Sunday, May 12, 2019

3RD SUNDAY OF EASTER: Forgiven and Trusted

May 5, 2019

Jesus, I trust in you!

Unlike the other disciples who ran away when Jesus was arrested in the garden, Simon Peter had the courage to follow Jesus until the house of the high priest. But when he saw Jesus being beaten up by the temple guards, somehow his faith faltered. Three times he was questioned by the servants of the high priest about his association of Jesus and to all of them, he had only one answer: “I do not know him.” Then the cock crowed as Jesus warned him at the last supper. I find the crowing of the cock very significant because it marked the end of the night and the coming of the day. During the supper, Judas left the room and the writer was quick to add: “It was night.” It was not simply a reference of time. Rather, it also meant that it was the hour of darkness, the hour of Satan, the prince of the world. And on that night, Jesus’s disciples fell: first was Judas, then the others who fled, then, just as the night was about to end, Peter was the last to fall. Then the cock crowed.

In today’s reading, Peter and the disciples went fishing but they did not catch any during the night. At dawn, the risen Jesus stood by the shore and commanded them to lower their nets and they caught so much fish. During the night of Holy Thursday, they ran away and abandoned the Lord. Without the Lord, they caught nothing. Their fishermen skills amounted to nothing. Away from his father, the prodigal son went hungry. Away from Jesus, the disciples caught nothing. Jesus once told them: “Without me, you can do nothing.”

They found Jesus preparing breakfast for them at the shore. Here was the Lord whom they abandoned. They could have eaten a scolding for breakfast but they did not hear any reproach from the Lord. Instead, he told them, “Bring some of the fish you just caught.” He allowed them the opportunity to make up for their cowardice. He allowed them to bring him something which in truth, he gave them. His command enabled them to catch fish. Now, they are to offer him what they caught. It was an act of reparation. Eating breakfast together became an act of reconciliation after everything that happened in the middle of the night.

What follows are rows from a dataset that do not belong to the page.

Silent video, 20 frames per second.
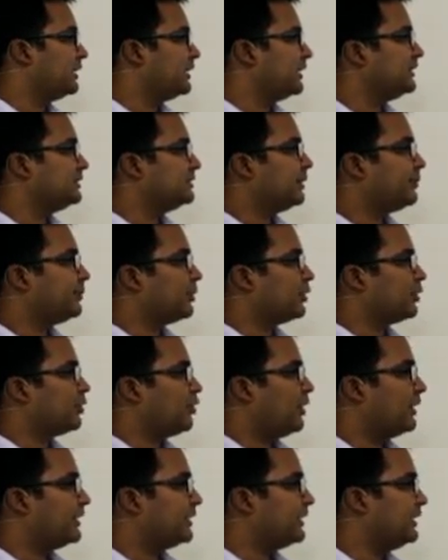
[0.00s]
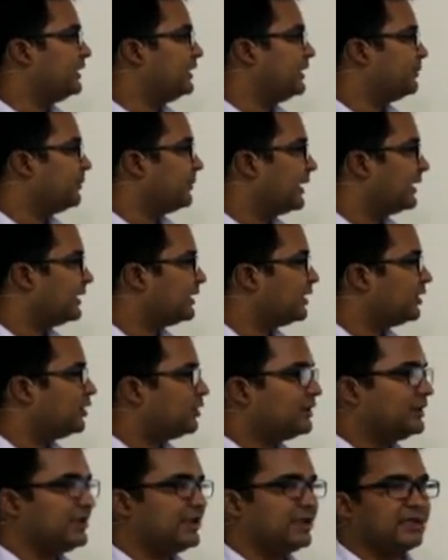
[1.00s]
increase the quantity demanded
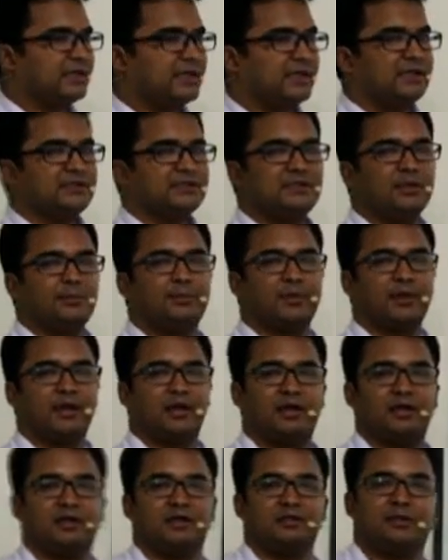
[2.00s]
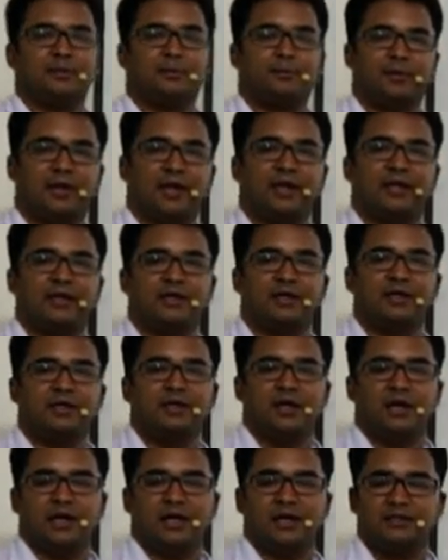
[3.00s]
or decrease the supply,
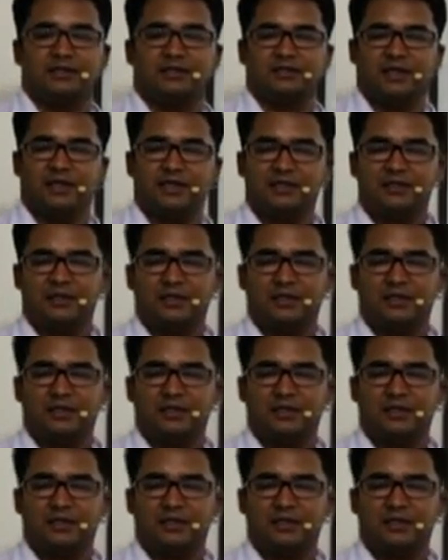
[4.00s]
and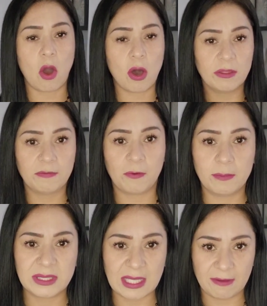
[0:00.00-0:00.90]
all the
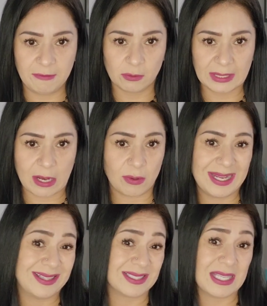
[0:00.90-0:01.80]
forms get filled out.
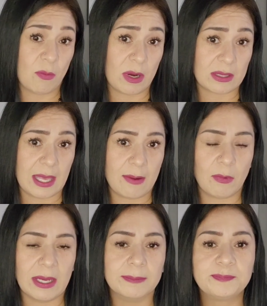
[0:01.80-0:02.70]
It doesn't work that
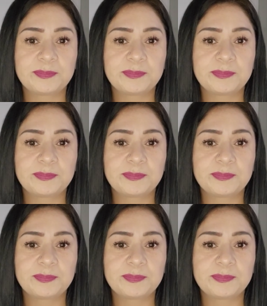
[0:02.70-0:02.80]
way.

Then, Jesus turned towards Peter and three times, he asked the same question: “Simon, son of John, do you love me more than these?” As the servants of the high priest questioned Peter three times about his relation with Jesus, so now, Jesus questions Peter about his love: “Do you love me?” It was painful for Peter to be reminded of his denial. But the questions of the Lord were not meant to shame or hurt him. Jesus gave Peter the opportunity to rise from where he has fallen. As the adulterous woman met in Jesus the God of second chances, so now Peter meets the same God. All he had to do was to say “Yes, Lord, you know everything. You know that I love you.” That was enough. As the repentant prodigal son was welcomed, clothed and fed, so now, Peter was received, fed (with breakfast), and clothed with authority. The prodigal son was clothed with a robe and Peter was told: “Feed my lambs.” The prodigal son was given sandals to wear and Peter was told: “Tend my sheep.” A ring was placed on the prodigal son’s finger and Peter was told: “Feed my sheep.” Peter will now be catching men and his preaching will never be fruitless. His nets will always be full. He will no longer deny our Lord. Instead, he will boldly declare to the high priest: “The God of our ancestors raised Jesus, though you had killed him, hanging him on a tree.” Peter will declare what he himself received from the Lord: “repentance and forgiveness of sins.” Jesus is the Lamb who was slain and is worthy to receive power and riches, wisdom and strength, honor, glory, and praise. It is with this power that he accompanies the preaching of Peter and the disciples. With his power, he provides the catch for the disciples’ nets. He who was raised on the Cross now draws all people back to himself. The disciples, who were the first recipients of his forgiveness, now gather together what were scattered by sin and bring them back to the Lord. Theirs is a message of forgiveness. Our repentance, our return to him, will be our salvation.

O Mary conceived without sin, pray for us who have recourse to thee!